What this task involves: Restate each record below word for word, skipping images.

(Beginning of Information provided)

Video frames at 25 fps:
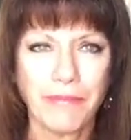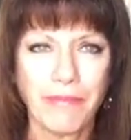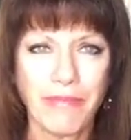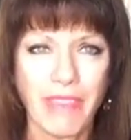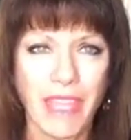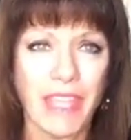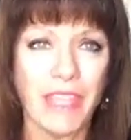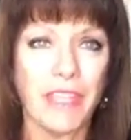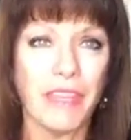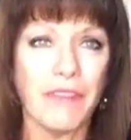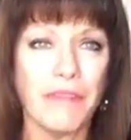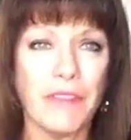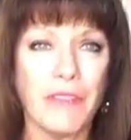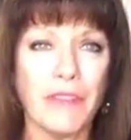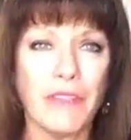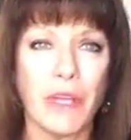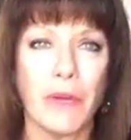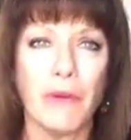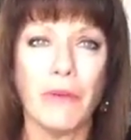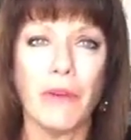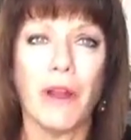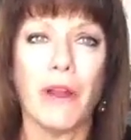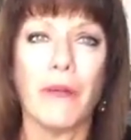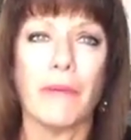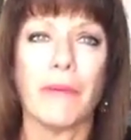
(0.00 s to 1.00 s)
And if you
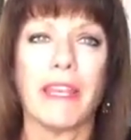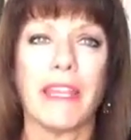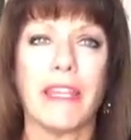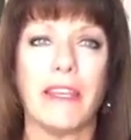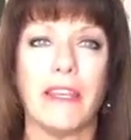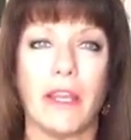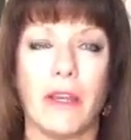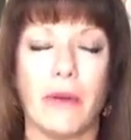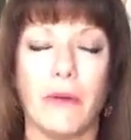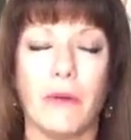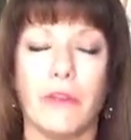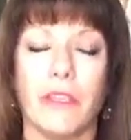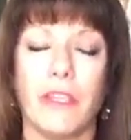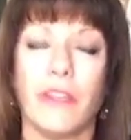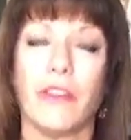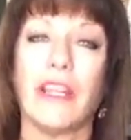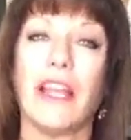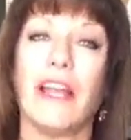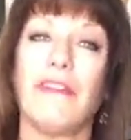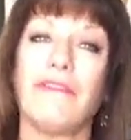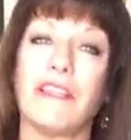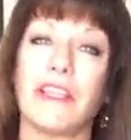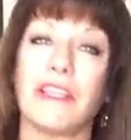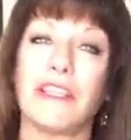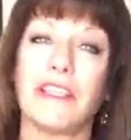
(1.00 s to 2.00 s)
don't already know, you're gonna
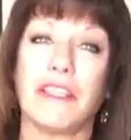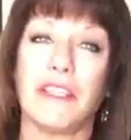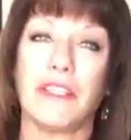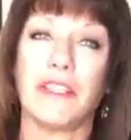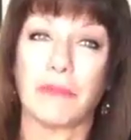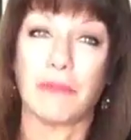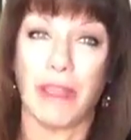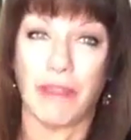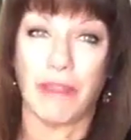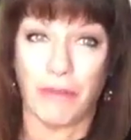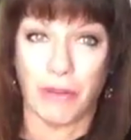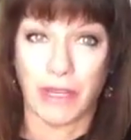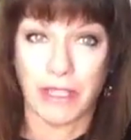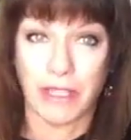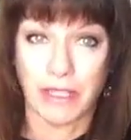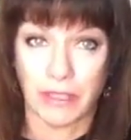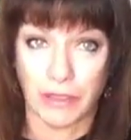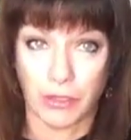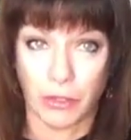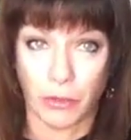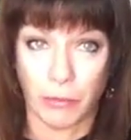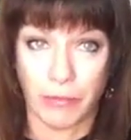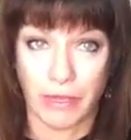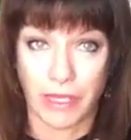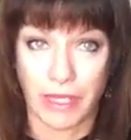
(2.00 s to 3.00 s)
have to excuse my voice a
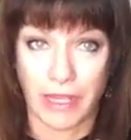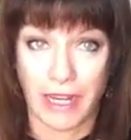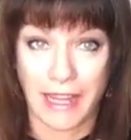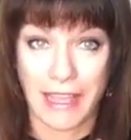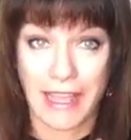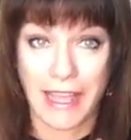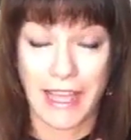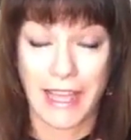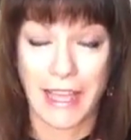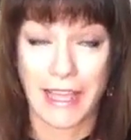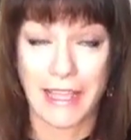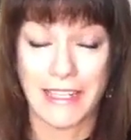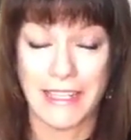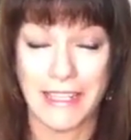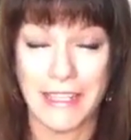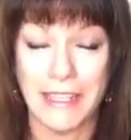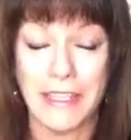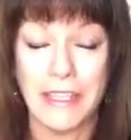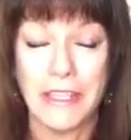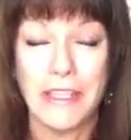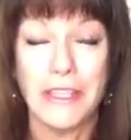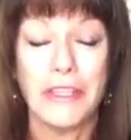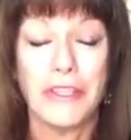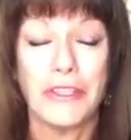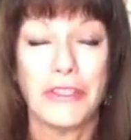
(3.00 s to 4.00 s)
little bit. I had
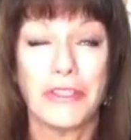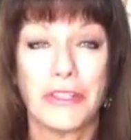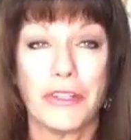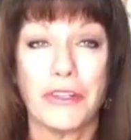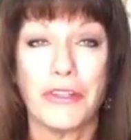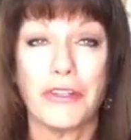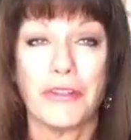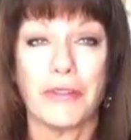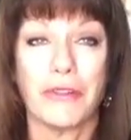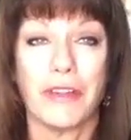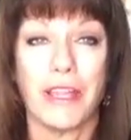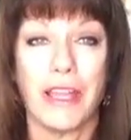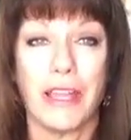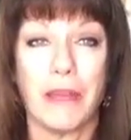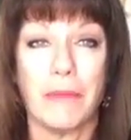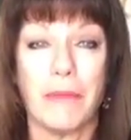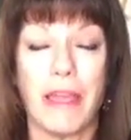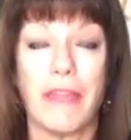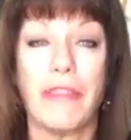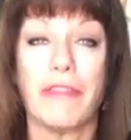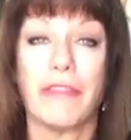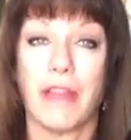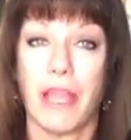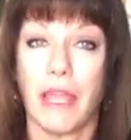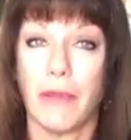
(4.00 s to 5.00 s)
surgery, I had
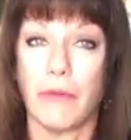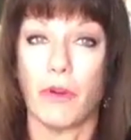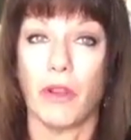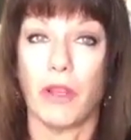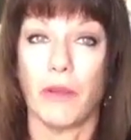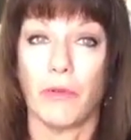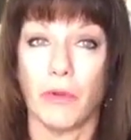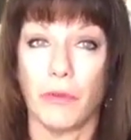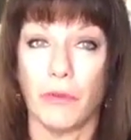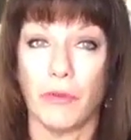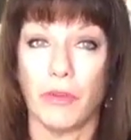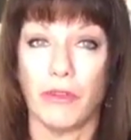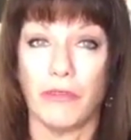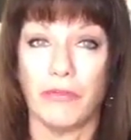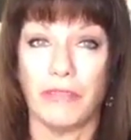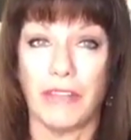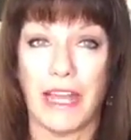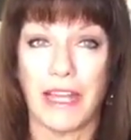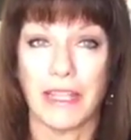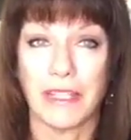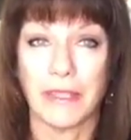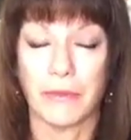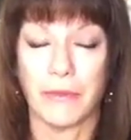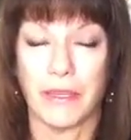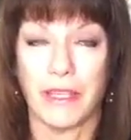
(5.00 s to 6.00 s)
my thyroid removed
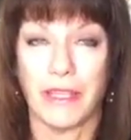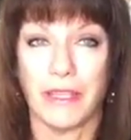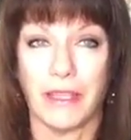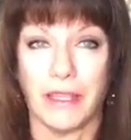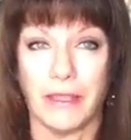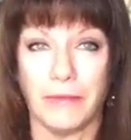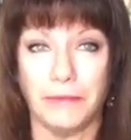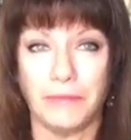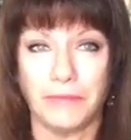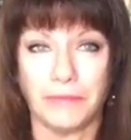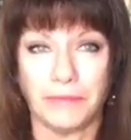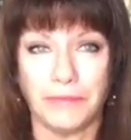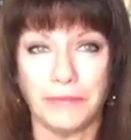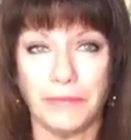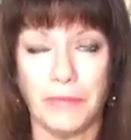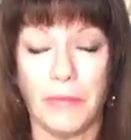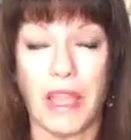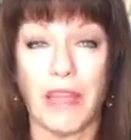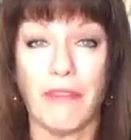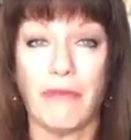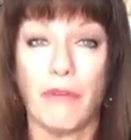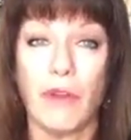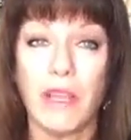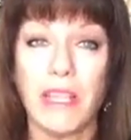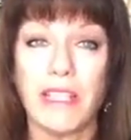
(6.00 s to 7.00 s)
last week and
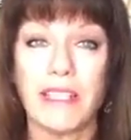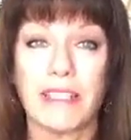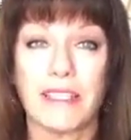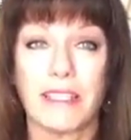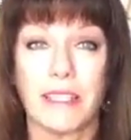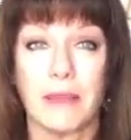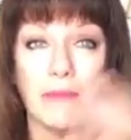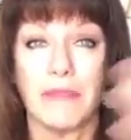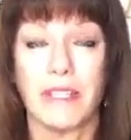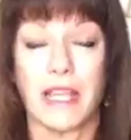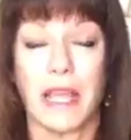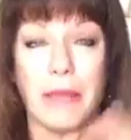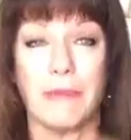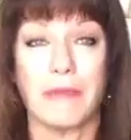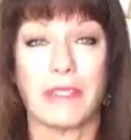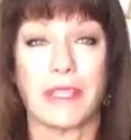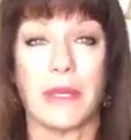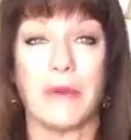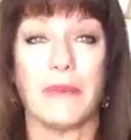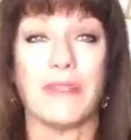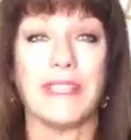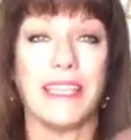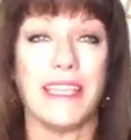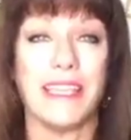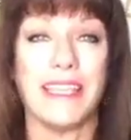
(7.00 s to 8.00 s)
my voice sometimes
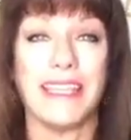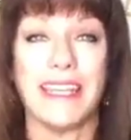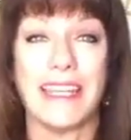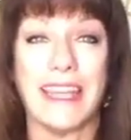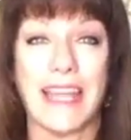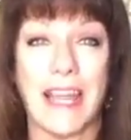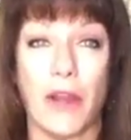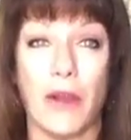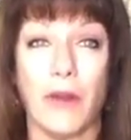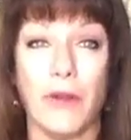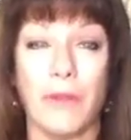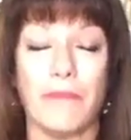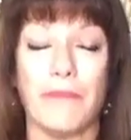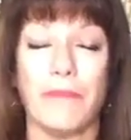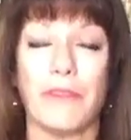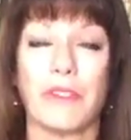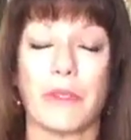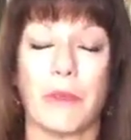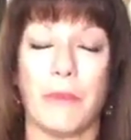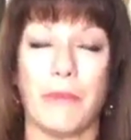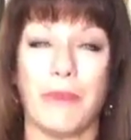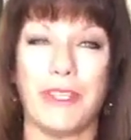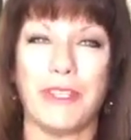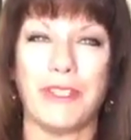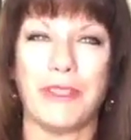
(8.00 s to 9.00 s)
goes in and out.
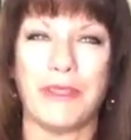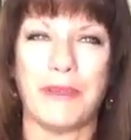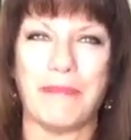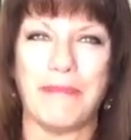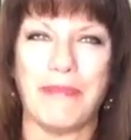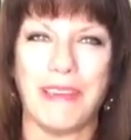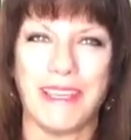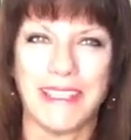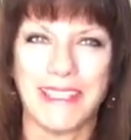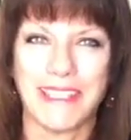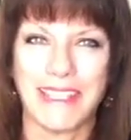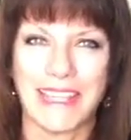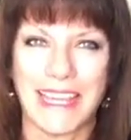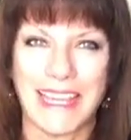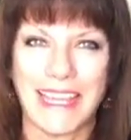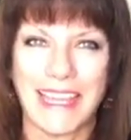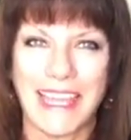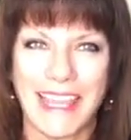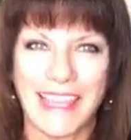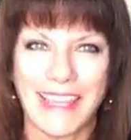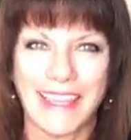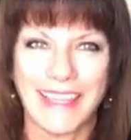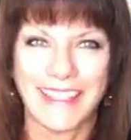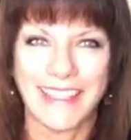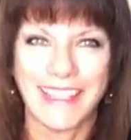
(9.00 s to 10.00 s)
So I'm gonna do the best I
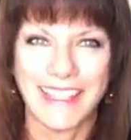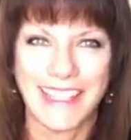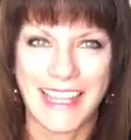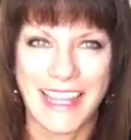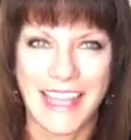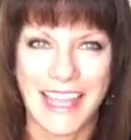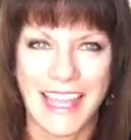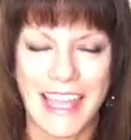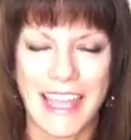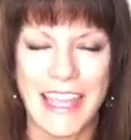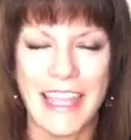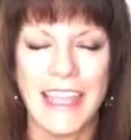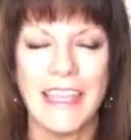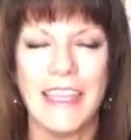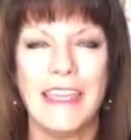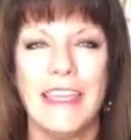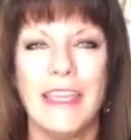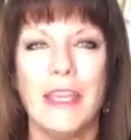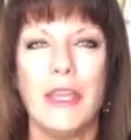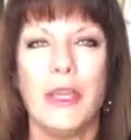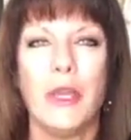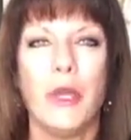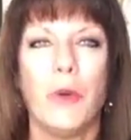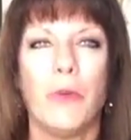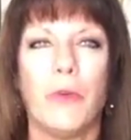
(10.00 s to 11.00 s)
can today
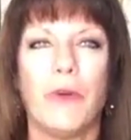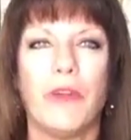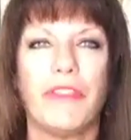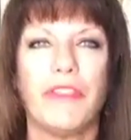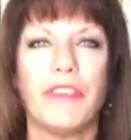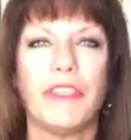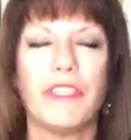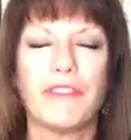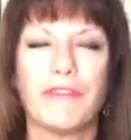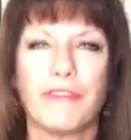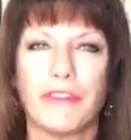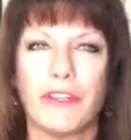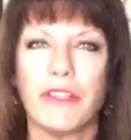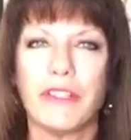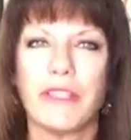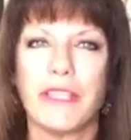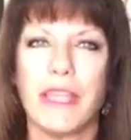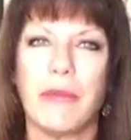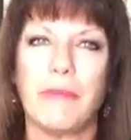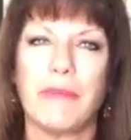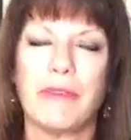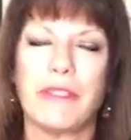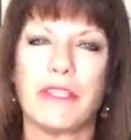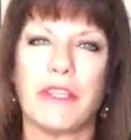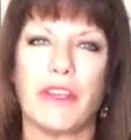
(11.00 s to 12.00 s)
with this first
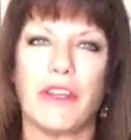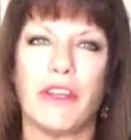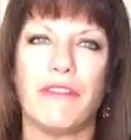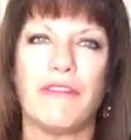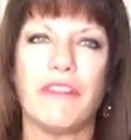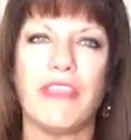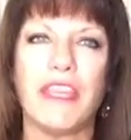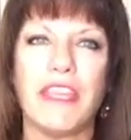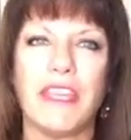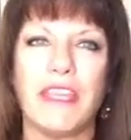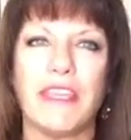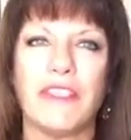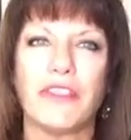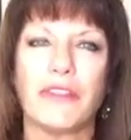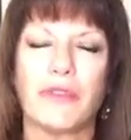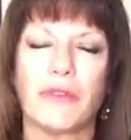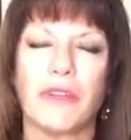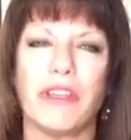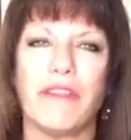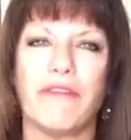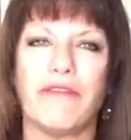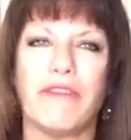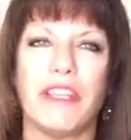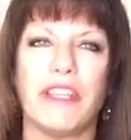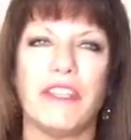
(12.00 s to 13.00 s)
episode of the
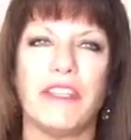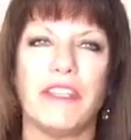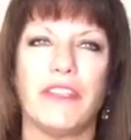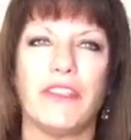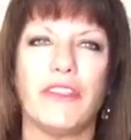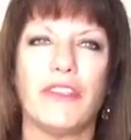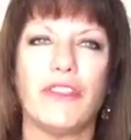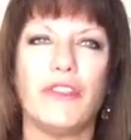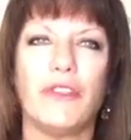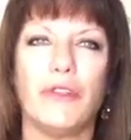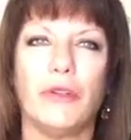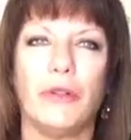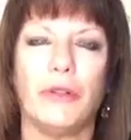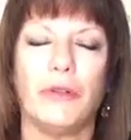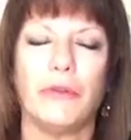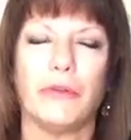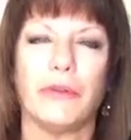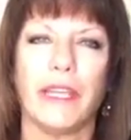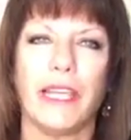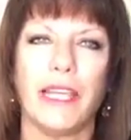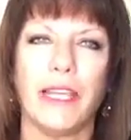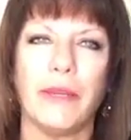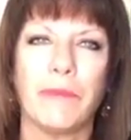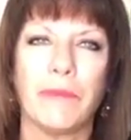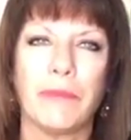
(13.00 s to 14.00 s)
history of vintage
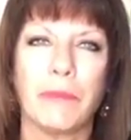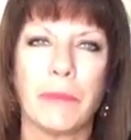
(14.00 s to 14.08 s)
jewelry.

(End of Information provided)

Result of this exercise:
Video frames at 25 fps:
(0.00 s to 1.00 s)
And if you
(1.00 s to 2.00 s)
don't already know, you're gonna
(2.00 s to 3.00 s)
have to excuse my voice a
(3.00 s to 4.00 s)
little bit. I had
(4.00 s to 5.00 s)
surgery, I had
(5.00 s to 6.00 s)
my thyroid removed
(6.00 s to 7.00 s)
last week and
(7.00 s to 8.00 s)
my voice sometimes
(8.00 s to 9.00 s)
goes in and out.
(9.00 s to 10.00 s)
So I'm gonna do the best I
(10.00 s to 11.00 s)
can today
(11.00 s to 12.00 s)
with this first
(12.00 s to 13.00 s)
episode of the
(13.00 s to 14.00 s)
history of vintage
(14.00 s to 14.08 s)
jewelry.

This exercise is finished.